(Stored dataset items)
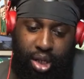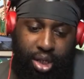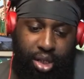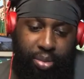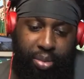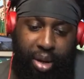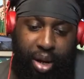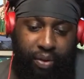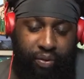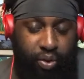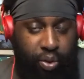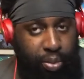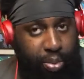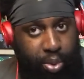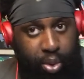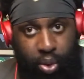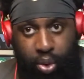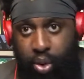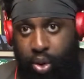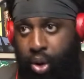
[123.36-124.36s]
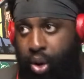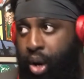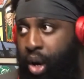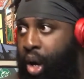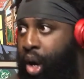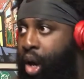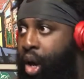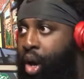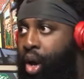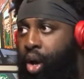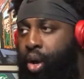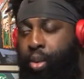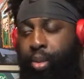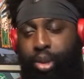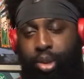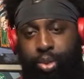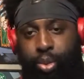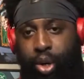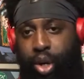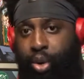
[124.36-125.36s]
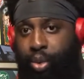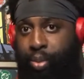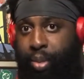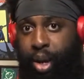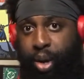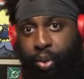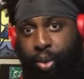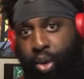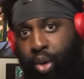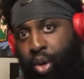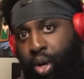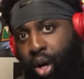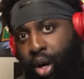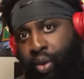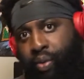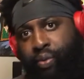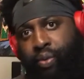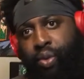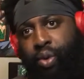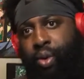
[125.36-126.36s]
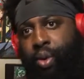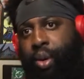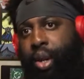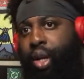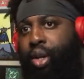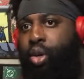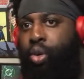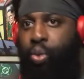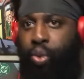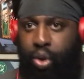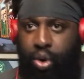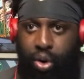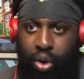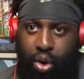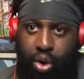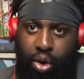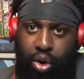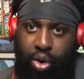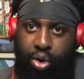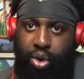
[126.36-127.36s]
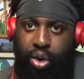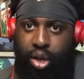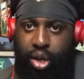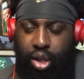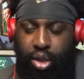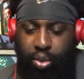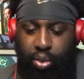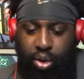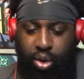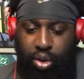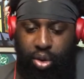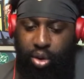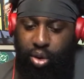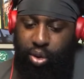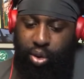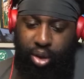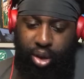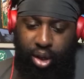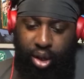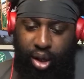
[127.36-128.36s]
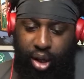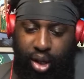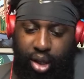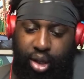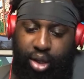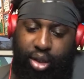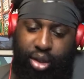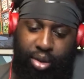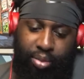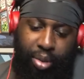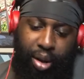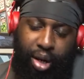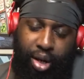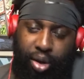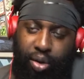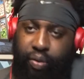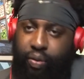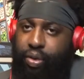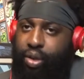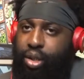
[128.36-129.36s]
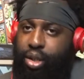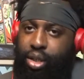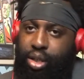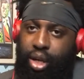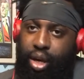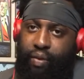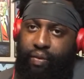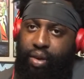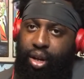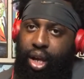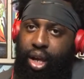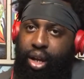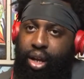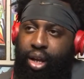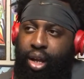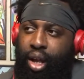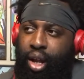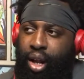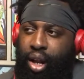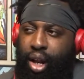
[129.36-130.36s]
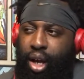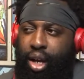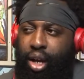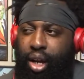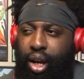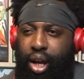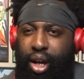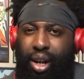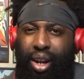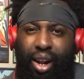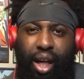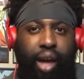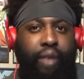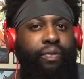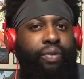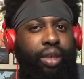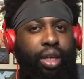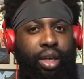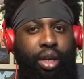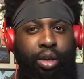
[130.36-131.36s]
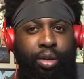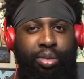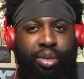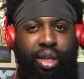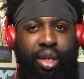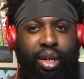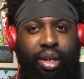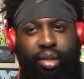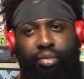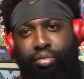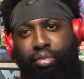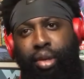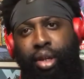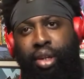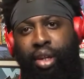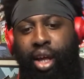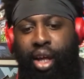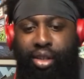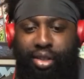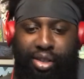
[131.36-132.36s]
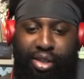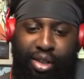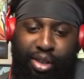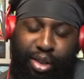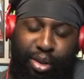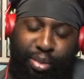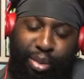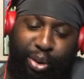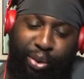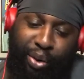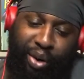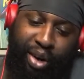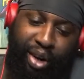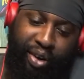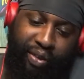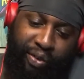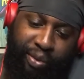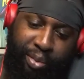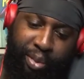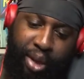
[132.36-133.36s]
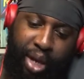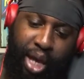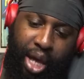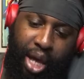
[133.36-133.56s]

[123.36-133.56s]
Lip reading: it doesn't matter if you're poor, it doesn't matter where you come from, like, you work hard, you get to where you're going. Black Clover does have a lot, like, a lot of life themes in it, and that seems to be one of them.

--

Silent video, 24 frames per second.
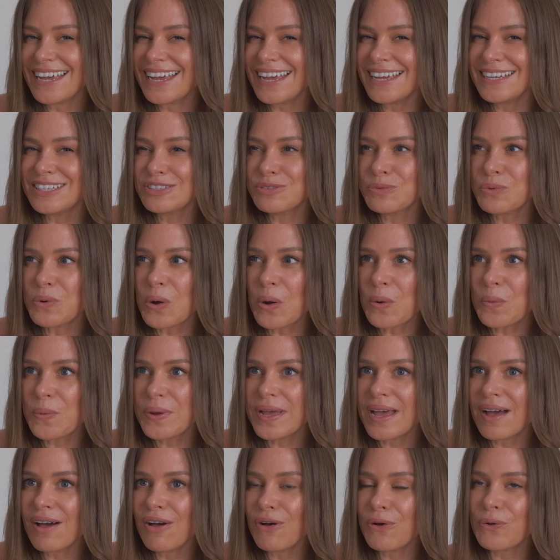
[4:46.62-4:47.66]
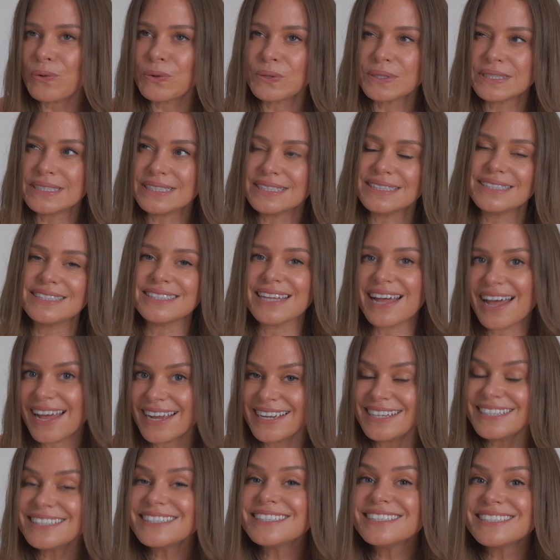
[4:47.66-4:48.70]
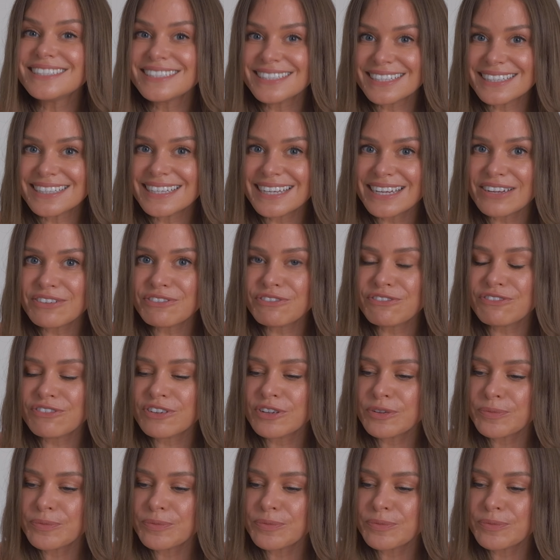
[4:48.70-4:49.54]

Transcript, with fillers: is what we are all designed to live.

--

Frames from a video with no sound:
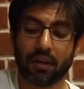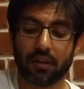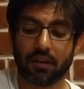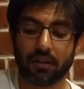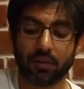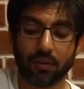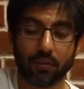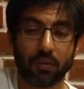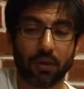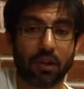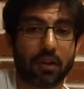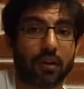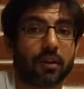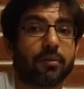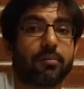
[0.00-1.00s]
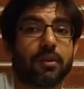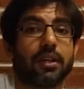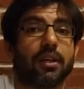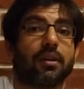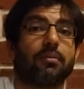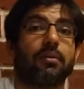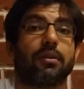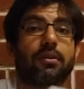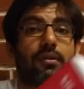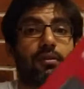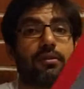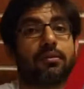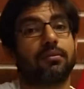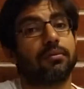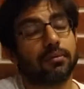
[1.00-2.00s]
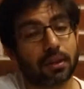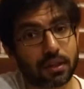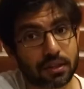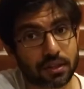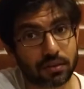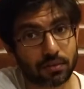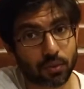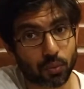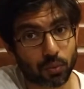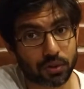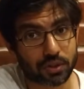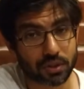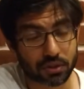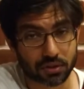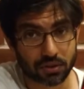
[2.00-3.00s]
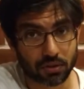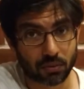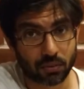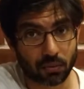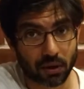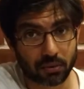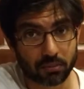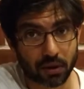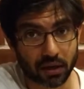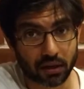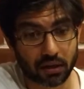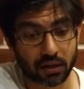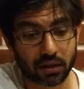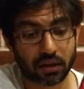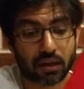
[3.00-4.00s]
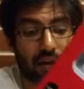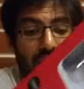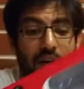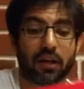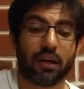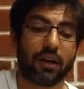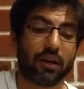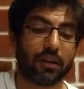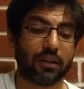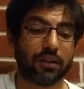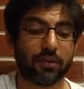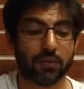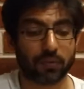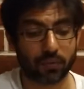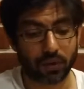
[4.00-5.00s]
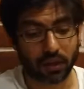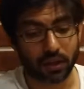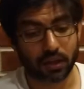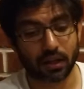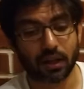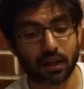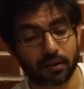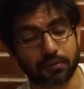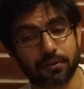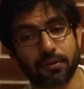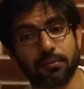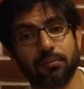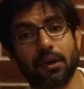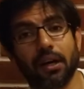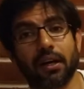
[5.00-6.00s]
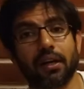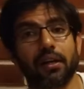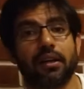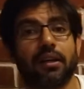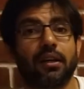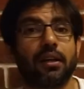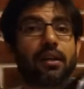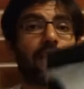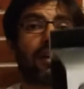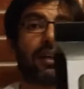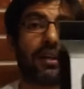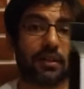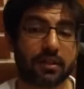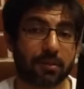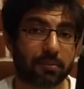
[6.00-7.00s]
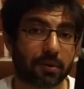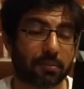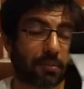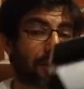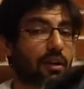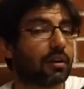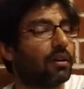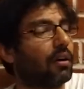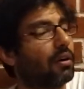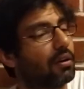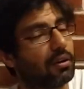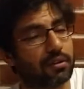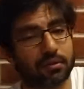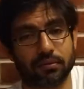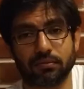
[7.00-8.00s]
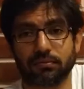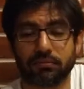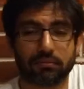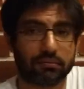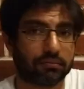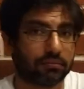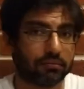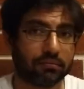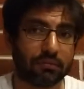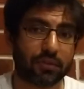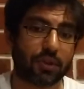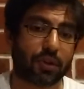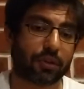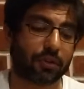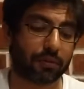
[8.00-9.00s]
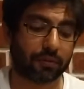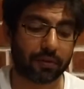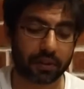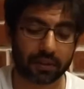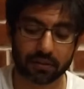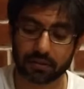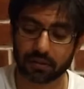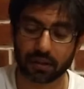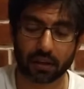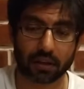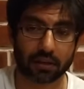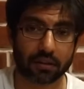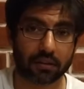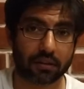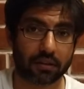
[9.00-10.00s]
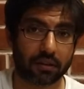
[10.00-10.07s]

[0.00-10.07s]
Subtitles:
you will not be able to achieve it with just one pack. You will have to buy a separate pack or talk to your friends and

◆ **Prompt**: Determine how many lines above contain the word "video", then give the number by itself.

◆ **Exercise result**: 2